Дьявол носит… меня на руках - страница 3
Книга валялась рядом – слова, выведенные нетвёрдой рукой, расплылись от мокрых следов, превратившись скорее в каракули экспрессиониста, чем в начало повести или романа. Да что там романа – написанное не тянуло даже на короткий рассказ, вроде «Моста» Кафки. Гораздо больше на литературное произведение была похожа история про неизвестную ему собаку в начале книги.
Хотя сейчас Джейден был не уверен, что понял всё правильно – слишком много алкоголя оставалось в крови, чтобы доверять собственным глазам.
Утро воскресенья должно быть другим. Или не должно?
Должен ли он, проснувшись пораньше и накарябав на обрывке листа ничего не значащий список грехов, которые больше похожи на список удовольствий, спешить в церковь? Туда, где священник над его головой пробормочет ему одному понятные слова, а потом угостит странной смесью вина и хлеба, которые на непременно голодный желудок вызовут только тошноту. Хотя кто-то умудряется испытать Божью благодать, что бы это ни значило.
А может, должен завязать несуществующим детям бантики и поспешить в местный парк?
А может, в утро воскресенья (особенно после выпитого) голова должна раскалываться, а весь остальной мир исчезнуть, оставив только боль?
Если бы это имело хоть какое-то отношение к жизни Джейдена Алларда, ему было бы гораздо проще бросить пить.
А пока у него не было ни списка грехов, ни детей, ни головной боли, он не придумал ничего лучше, чем, обернув книгу обратно в пакет и зачем-то припрятав под переднее сиденье внедорожника, отправиться прогуляться до речки, которая в это время года уже освободилась от оков льда. Так он пытался ещё раз – всякий раз – почувствовать себя живым. И пока в желудке кололо тепло вчерашнего алкоголя, можно было рассчитывать, что получится.
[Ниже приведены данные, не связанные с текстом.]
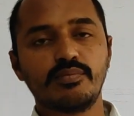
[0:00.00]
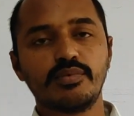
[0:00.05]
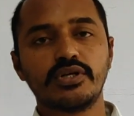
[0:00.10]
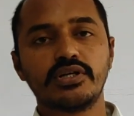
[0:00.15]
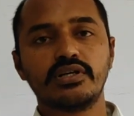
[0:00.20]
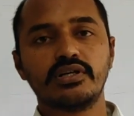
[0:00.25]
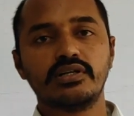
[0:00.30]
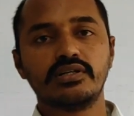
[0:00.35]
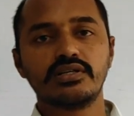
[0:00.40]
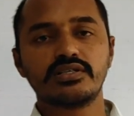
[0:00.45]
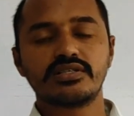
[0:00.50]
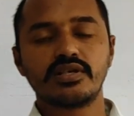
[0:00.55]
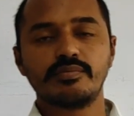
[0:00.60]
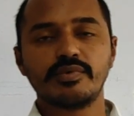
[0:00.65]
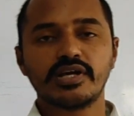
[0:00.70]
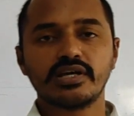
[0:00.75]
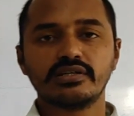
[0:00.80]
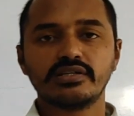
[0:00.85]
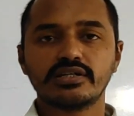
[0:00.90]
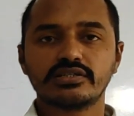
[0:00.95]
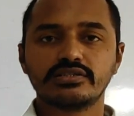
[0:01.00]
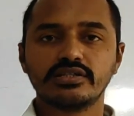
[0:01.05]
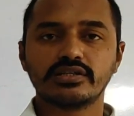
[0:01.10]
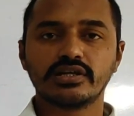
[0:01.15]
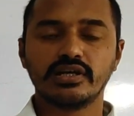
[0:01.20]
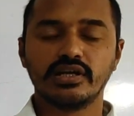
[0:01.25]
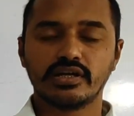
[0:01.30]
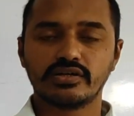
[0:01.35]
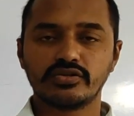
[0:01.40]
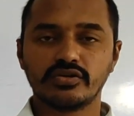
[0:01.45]
chapter
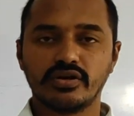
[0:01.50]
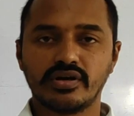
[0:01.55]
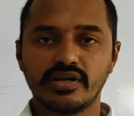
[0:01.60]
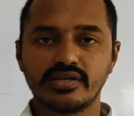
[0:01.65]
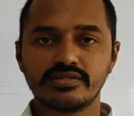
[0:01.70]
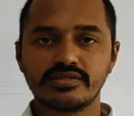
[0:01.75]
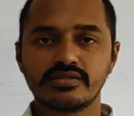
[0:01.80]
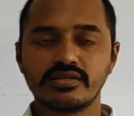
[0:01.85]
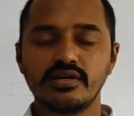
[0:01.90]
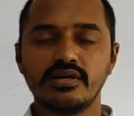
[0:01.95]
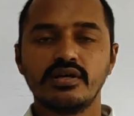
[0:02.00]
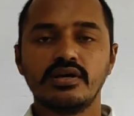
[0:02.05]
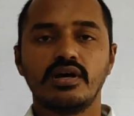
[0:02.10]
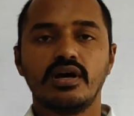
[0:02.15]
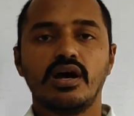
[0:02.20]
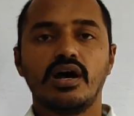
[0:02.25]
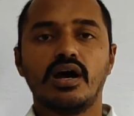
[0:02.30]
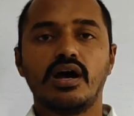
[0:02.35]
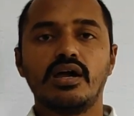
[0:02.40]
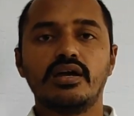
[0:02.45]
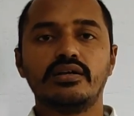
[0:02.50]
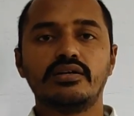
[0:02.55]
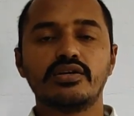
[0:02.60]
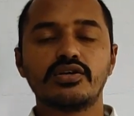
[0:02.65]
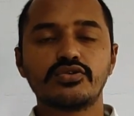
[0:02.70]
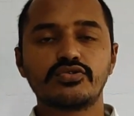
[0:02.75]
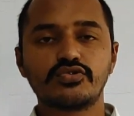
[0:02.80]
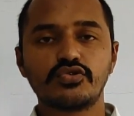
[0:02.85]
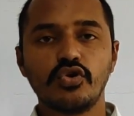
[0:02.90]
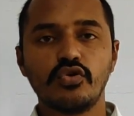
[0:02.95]
Semiconductor Electronics, and
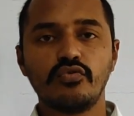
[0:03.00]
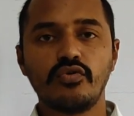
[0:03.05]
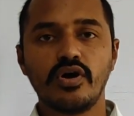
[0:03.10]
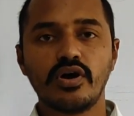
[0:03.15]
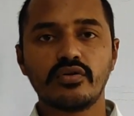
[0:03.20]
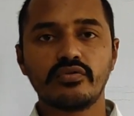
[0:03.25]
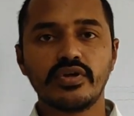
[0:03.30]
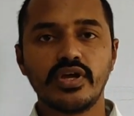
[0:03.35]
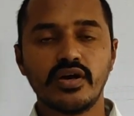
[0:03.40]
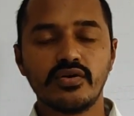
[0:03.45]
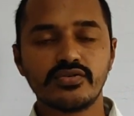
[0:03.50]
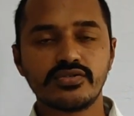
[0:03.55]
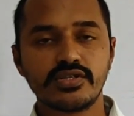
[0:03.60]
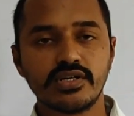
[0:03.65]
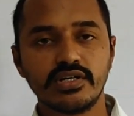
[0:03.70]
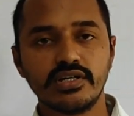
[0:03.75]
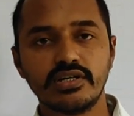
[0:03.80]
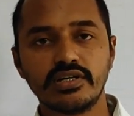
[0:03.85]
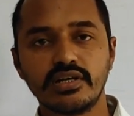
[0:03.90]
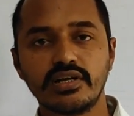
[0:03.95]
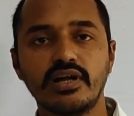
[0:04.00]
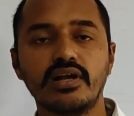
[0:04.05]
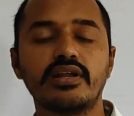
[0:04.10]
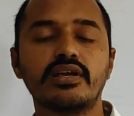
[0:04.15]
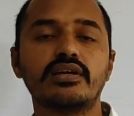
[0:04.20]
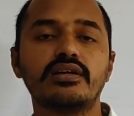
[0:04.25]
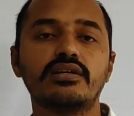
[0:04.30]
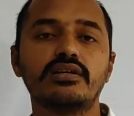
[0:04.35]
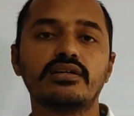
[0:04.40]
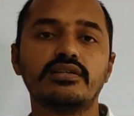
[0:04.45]
so far we have studied
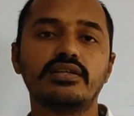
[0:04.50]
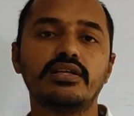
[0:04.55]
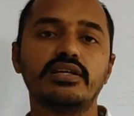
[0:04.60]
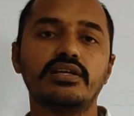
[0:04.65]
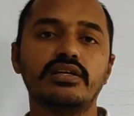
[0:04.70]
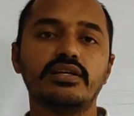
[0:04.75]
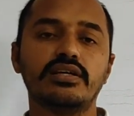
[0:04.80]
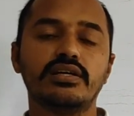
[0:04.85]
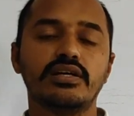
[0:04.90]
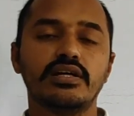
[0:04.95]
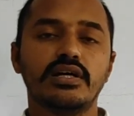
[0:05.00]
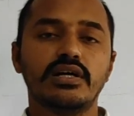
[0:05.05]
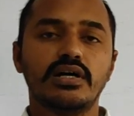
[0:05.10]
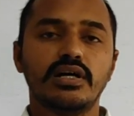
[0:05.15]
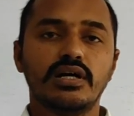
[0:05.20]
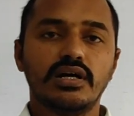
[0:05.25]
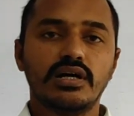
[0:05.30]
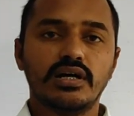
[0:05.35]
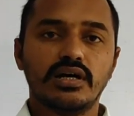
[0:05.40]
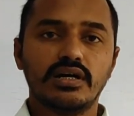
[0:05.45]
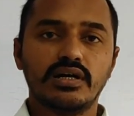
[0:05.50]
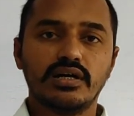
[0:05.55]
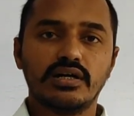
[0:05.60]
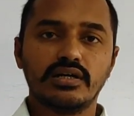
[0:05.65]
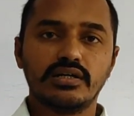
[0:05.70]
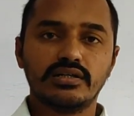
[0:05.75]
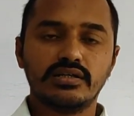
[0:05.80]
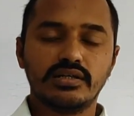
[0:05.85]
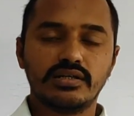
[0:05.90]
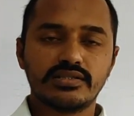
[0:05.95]
regarding the
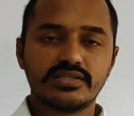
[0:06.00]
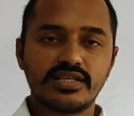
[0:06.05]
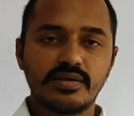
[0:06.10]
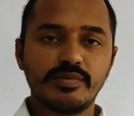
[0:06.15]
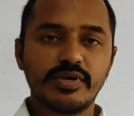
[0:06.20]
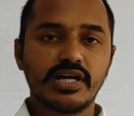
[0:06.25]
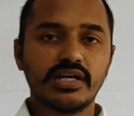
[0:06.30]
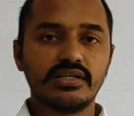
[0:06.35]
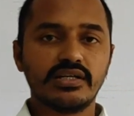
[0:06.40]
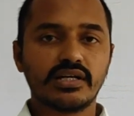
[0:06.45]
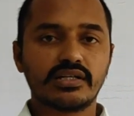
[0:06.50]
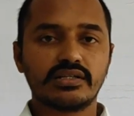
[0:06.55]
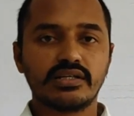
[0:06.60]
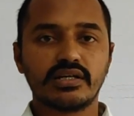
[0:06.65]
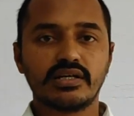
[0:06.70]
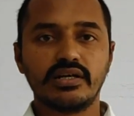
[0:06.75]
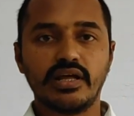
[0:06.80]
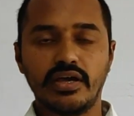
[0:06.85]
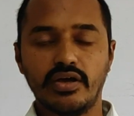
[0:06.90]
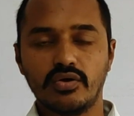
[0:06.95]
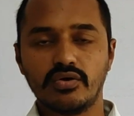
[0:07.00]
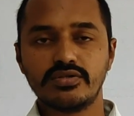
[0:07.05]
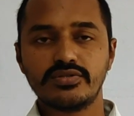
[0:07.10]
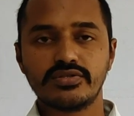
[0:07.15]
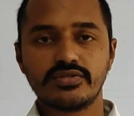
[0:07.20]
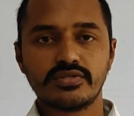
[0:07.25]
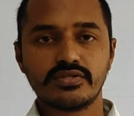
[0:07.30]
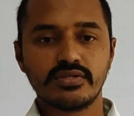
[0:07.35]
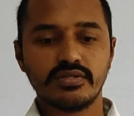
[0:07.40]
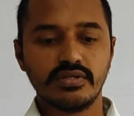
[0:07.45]
semiconductor
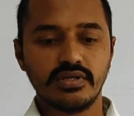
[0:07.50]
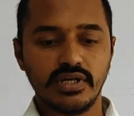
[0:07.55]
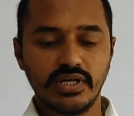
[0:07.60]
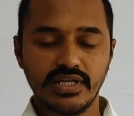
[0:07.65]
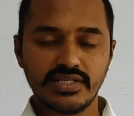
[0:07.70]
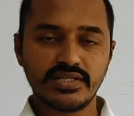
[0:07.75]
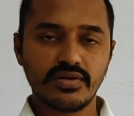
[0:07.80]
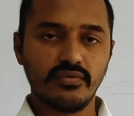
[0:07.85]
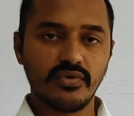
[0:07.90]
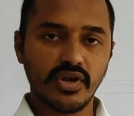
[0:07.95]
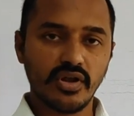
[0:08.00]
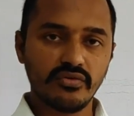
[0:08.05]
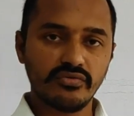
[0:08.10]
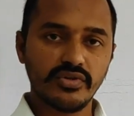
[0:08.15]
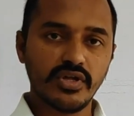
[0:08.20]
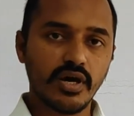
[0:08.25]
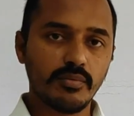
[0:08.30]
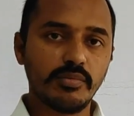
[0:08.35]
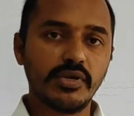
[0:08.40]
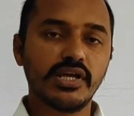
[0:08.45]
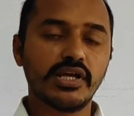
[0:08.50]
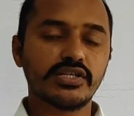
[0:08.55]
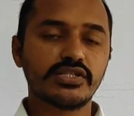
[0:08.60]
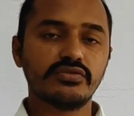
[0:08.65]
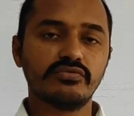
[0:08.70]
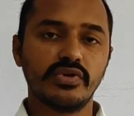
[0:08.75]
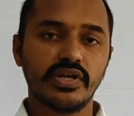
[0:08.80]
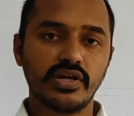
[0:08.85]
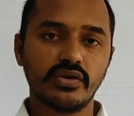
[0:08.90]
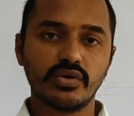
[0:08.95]
diodes. It is one of the
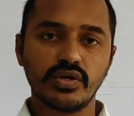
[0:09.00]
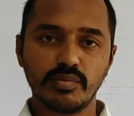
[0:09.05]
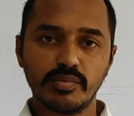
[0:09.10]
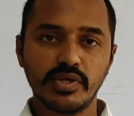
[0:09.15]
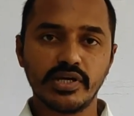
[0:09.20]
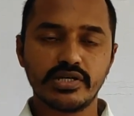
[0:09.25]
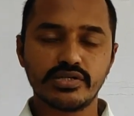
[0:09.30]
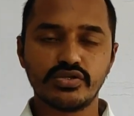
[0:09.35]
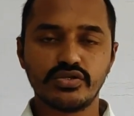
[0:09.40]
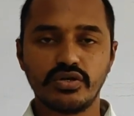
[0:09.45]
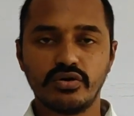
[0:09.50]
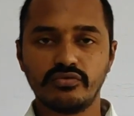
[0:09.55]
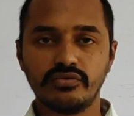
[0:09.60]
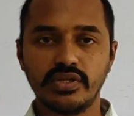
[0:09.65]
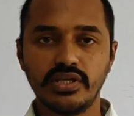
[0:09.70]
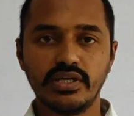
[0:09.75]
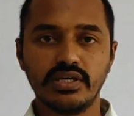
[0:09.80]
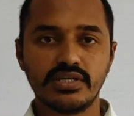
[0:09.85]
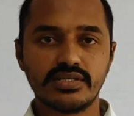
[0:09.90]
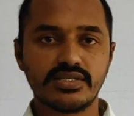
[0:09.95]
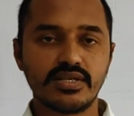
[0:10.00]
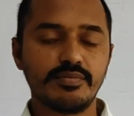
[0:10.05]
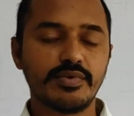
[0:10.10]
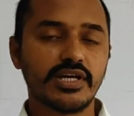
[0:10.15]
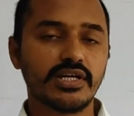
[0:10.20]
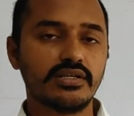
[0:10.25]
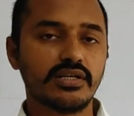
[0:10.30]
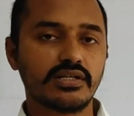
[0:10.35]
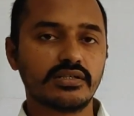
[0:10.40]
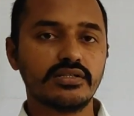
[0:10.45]
application, very good application of the
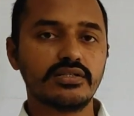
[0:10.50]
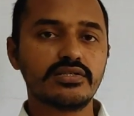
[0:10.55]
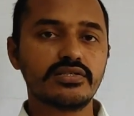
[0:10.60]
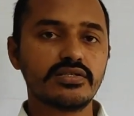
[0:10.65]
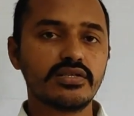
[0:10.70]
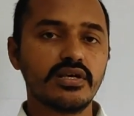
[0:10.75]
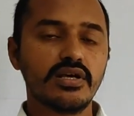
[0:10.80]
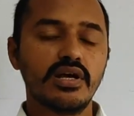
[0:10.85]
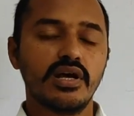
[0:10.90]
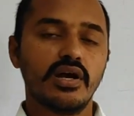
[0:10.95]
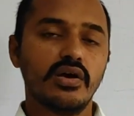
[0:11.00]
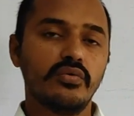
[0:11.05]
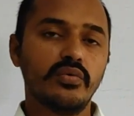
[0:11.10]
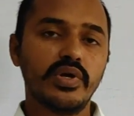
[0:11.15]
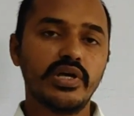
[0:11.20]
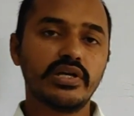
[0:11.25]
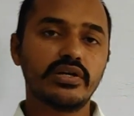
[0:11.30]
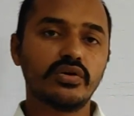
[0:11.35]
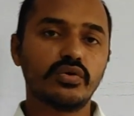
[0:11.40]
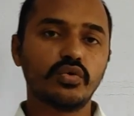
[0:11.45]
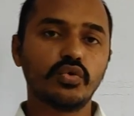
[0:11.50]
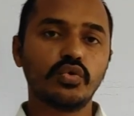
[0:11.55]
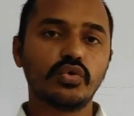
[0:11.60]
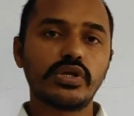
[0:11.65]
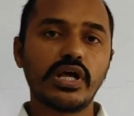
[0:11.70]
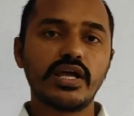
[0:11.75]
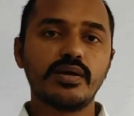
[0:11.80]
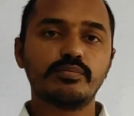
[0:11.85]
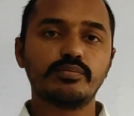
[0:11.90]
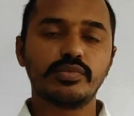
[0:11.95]
semiconductors, where
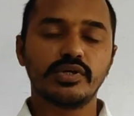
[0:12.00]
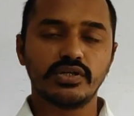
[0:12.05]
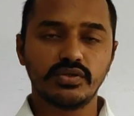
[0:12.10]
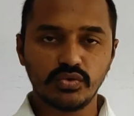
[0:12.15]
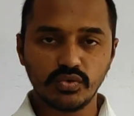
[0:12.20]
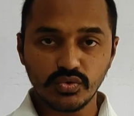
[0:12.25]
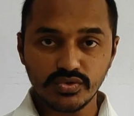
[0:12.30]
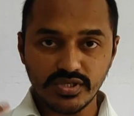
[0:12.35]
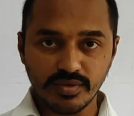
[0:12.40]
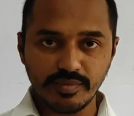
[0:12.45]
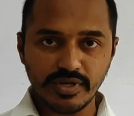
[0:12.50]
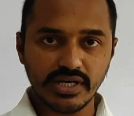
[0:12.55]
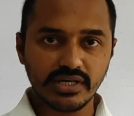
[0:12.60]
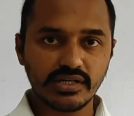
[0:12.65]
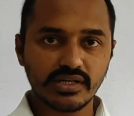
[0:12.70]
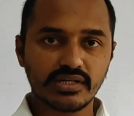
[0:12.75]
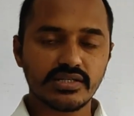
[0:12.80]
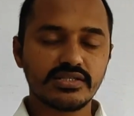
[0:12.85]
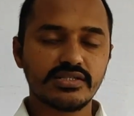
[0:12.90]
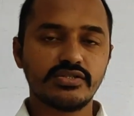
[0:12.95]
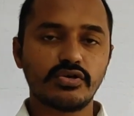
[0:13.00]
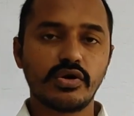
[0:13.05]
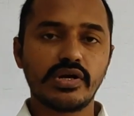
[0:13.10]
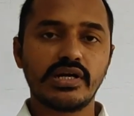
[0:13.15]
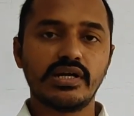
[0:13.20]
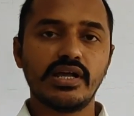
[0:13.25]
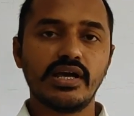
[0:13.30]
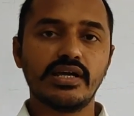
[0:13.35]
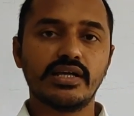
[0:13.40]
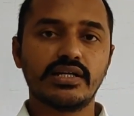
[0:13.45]
two semiconductors
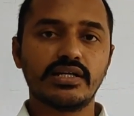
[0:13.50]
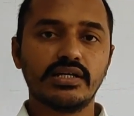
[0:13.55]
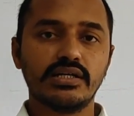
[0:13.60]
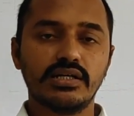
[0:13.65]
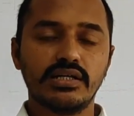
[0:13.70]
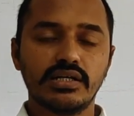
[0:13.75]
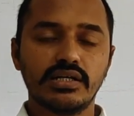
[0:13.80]
join, like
Странно, но куда-то делись мысли. Он точно о чём-то думал вчера, что-то вспоминал, пытался принять непростое решение – то ли связанное с работой, то ли с «голосом совести». Но сейчас даже наличие этого самого «голоса» казалось сомнительным. Не приснилось ли?
Под ноги кидались камни, выворачивали лодыжки, шмякались в грязь или прятались за умирающими сугробами. Приходилось обходить затопленные места по траве, углубляясь чуть дальше в лес, чем хотелось.
Лес трещал. Деревья терлись друг о друга, словно пытаясь отвоевать чуть больше свободного места. Дорога шла в гору, и резиновые сапоги скользили на размокшей глине. Хотелось верить, что не зря.
Но вид на мутно-бурую реку не обрадовал – напомнил допитую бутылку самогона.
Присев на поваленное бревно, Джейден наблюдал, как мимо проносились упавшие в бурный поток ветви и листья, и старался гнать мысли о том, что так же – мутно, быстро, нелепо – проносится мимо его собственная жизнь. Пока он своими руками топит её в алкоголе, пытаясь заспиртовать и поместить в музей под стекло. Личная кунсткамера, где напоказ выставлялись уродливые мгновения прошлого.
Пустота внутри, залитая вместо обезболивающего алкоголем, ворочалась, кусалась, напоминая о своём присутствии. Но в этот раз в ней было что-то реальное, больное, настоящее. Настолько настоящее, что пришлось согнуться, вжав кулак в живот.
Не помогло. Он давно не различал физическую боль и привычную пустоту, не видя в них разницы. Зачем, если ни от одной, ни от другой избавиться до конца не получалось? Иногда даже тешили мысли: «Чувствуешь боль – значит, живёшь». Только вот управлять несовершенным, сжимающимся в судорогах телом – совсем не то, что жить.